Experiment 3: DNS Failure -- "The Outage Nobody Practices For"

DNS failures are one of the most common causes of cascading outages, yet almost nobody tests for them. When DNS stops resolving, every service that depends on hostname resolution fails simultaneously. Unlike a single-service failure, DNS affects everything.

Why this matters: CoreDNS in Kubernetes handles all in-cluster DNS. If it hiccups (and it does -- we've seen it happen during node scaling events, after cluster upgrades, and during etcd compaction), every service-to-service call fails. The question is: do your services cache DNS responses? Do they retry? Or do they just crash?
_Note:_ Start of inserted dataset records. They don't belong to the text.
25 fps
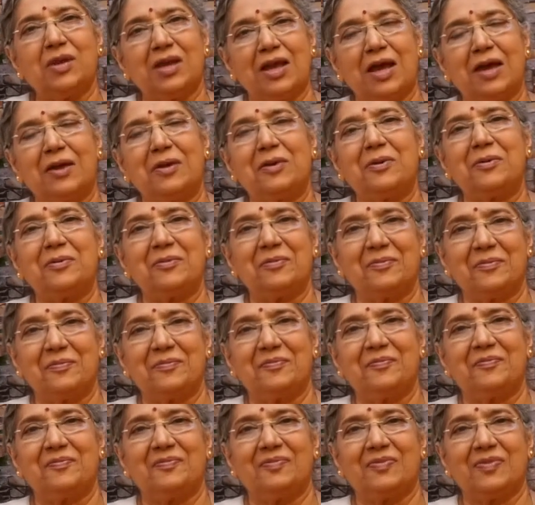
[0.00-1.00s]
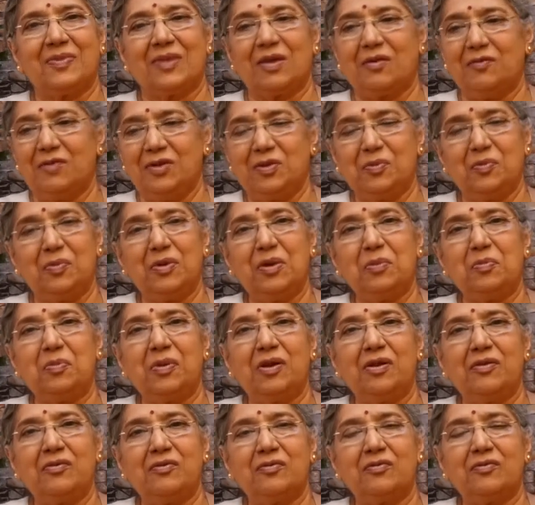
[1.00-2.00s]
done with
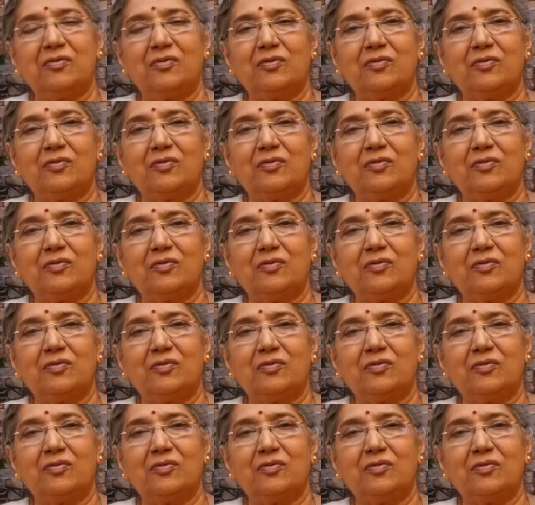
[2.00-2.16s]
people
The hypothesis: "If DNS resolution fails for 30 seconds, services with cached connections will continue functioning, and services that need new connections will retry and recover within 10 seconds after DNS returns."
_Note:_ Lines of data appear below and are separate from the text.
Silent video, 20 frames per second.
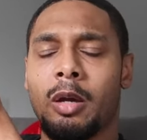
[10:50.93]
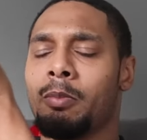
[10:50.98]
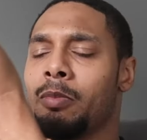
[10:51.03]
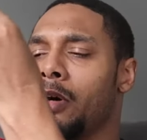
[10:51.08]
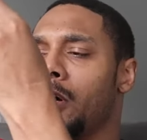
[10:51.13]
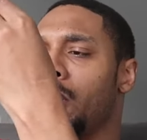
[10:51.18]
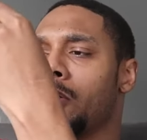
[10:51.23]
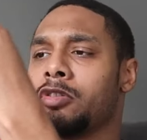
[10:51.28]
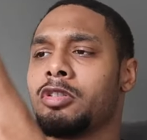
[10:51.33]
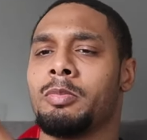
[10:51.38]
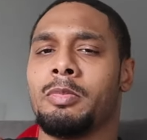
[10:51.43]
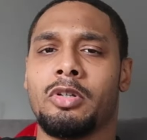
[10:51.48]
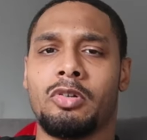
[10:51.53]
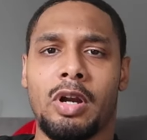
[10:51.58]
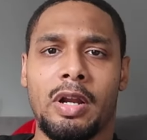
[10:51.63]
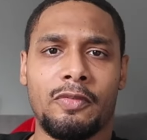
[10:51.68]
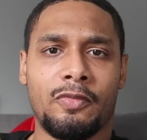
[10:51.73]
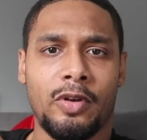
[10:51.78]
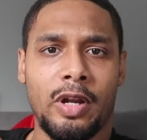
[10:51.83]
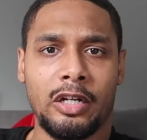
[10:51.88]
but also be
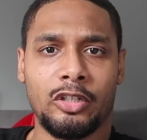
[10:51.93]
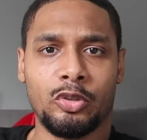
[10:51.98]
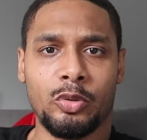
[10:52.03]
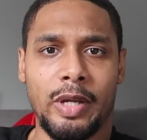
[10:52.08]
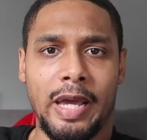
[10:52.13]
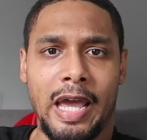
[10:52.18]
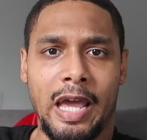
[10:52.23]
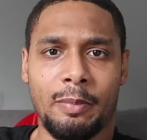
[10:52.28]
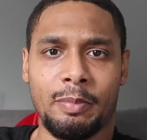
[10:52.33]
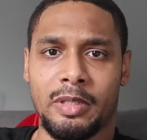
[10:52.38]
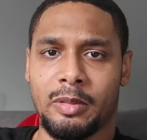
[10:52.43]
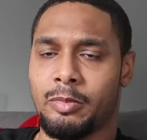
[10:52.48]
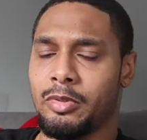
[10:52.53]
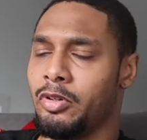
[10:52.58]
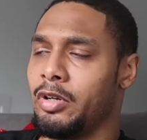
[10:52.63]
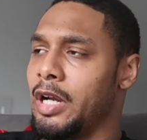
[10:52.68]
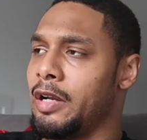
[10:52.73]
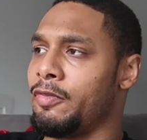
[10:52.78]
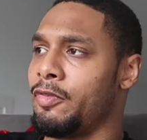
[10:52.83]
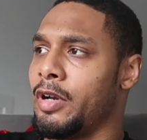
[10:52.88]
grateful that you happy, be
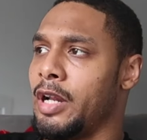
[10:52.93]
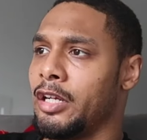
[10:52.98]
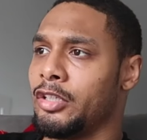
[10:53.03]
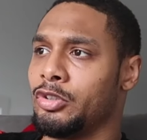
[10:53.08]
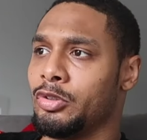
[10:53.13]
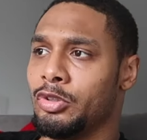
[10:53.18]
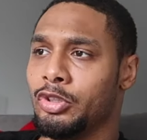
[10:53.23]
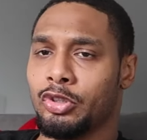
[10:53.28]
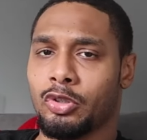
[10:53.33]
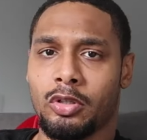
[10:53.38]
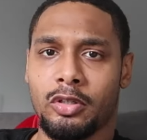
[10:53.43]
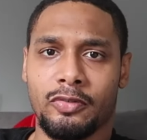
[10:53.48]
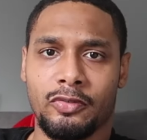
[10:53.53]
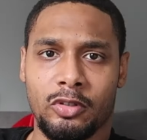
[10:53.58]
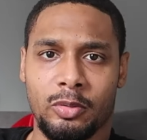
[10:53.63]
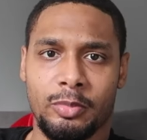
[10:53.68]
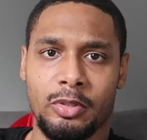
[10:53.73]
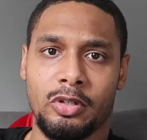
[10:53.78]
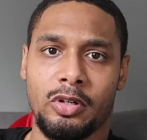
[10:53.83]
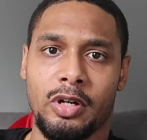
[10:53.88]
grateful that you
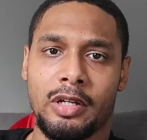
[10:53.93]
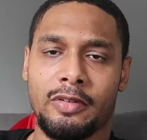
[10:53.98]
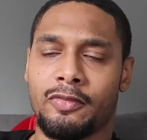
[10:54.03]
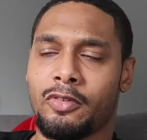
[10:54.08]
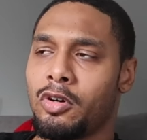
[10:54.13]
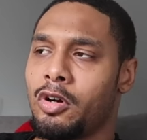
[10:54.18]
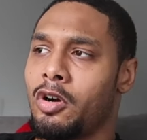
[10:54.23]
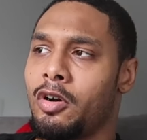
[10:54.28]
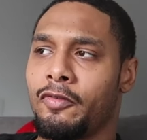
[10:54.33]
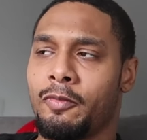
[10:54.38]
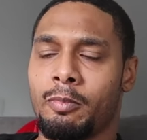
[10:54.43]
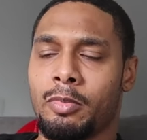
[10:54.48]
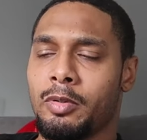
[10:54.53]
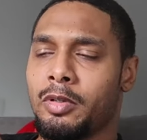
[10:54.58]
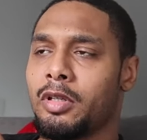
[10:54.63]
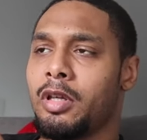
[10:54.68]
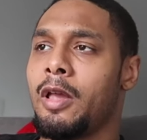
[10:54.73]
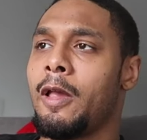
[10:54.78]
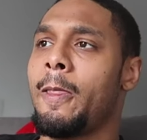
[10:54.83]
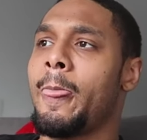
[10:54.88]
joyful, be grateful,
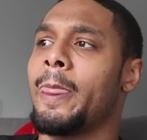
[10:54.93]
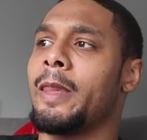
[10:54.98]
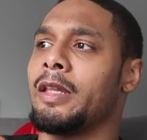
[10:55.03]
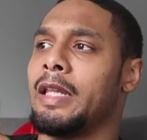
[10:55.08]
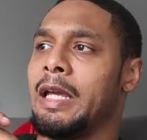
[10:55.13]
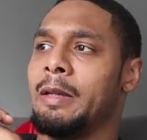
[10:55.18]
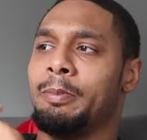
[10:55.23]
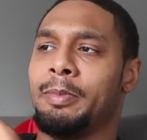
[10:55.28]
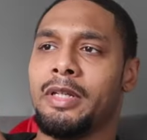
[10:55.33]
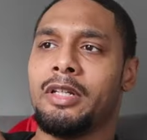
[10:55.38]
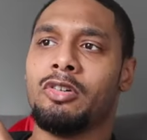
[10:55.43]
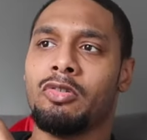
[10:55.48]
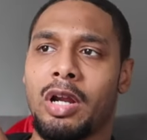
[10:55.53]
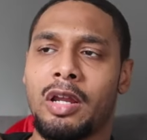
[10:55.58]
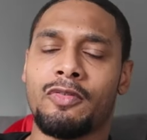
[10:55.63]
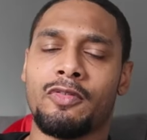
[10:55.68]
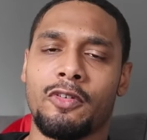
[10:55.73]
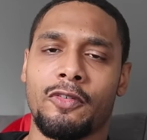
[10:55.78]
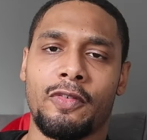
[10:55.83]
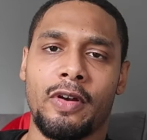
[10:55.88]
be
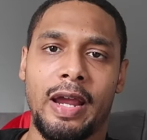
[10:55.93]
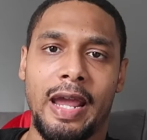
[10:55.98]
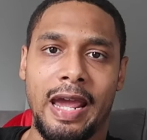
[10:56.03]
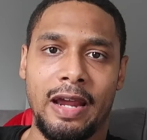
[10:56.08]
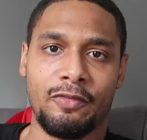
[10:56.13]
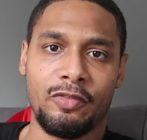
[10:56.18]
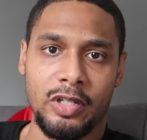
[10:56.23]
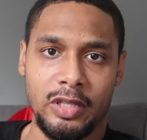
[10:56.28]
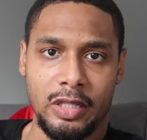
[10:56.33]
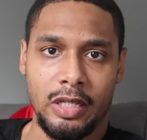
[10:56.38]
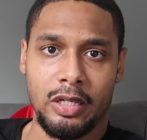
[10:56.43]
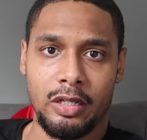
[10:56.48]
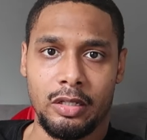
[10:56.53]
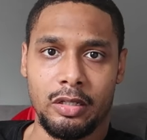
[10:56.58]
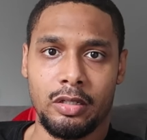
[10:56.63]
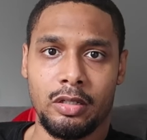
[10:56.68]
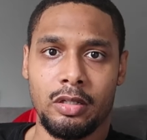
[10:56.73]
grateful for everything.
apiVersion: litmuschaos.io/v1alpha1
kind: ChaosEngine
metadata:
  name: dns-failure-test
  namespace: production
spec:
  engineState: active
  appinfo:
    appns: production
    applabel: app=api-service
    appkind: deployment
  chaosServiceAccount: litmus-admin
  experiments:
    - name: pod-dns-error
      spec:
        components:
          env:
            - name: TOTAL_CHAOS_DURATION
              value: "30"
            - name: TARGET_HOSTNAMES
              value: "payment-service.production.svc.cluster.local"
            - name: PODS_AFFECTED_PERC
              value: "50"
        probe:
          - name: existing-connections
            type: httpProbe
            httpProbe/inputs:
              url: http://api-service.production:8080/health
              method:
                get:
                  criteria: ==
                  responseCode: "200"
            mode: Continuous
            runProperties:
              probeTimeout: 5s
              interval: 5s

What to watch:

Do existing connections (already resolved) continue working? (They should -- TCP connections don't need DNS after establishment)
How quickly do services recover after DNS returns? (Watch for negative DNS caching -- some resolvers cache NXDOMAIN for 30 seconds)
Do services log meaningful errors? (Or just "connection refused" with no DNS context)
Does the application distinguish between "DNS failed" and "service is down"?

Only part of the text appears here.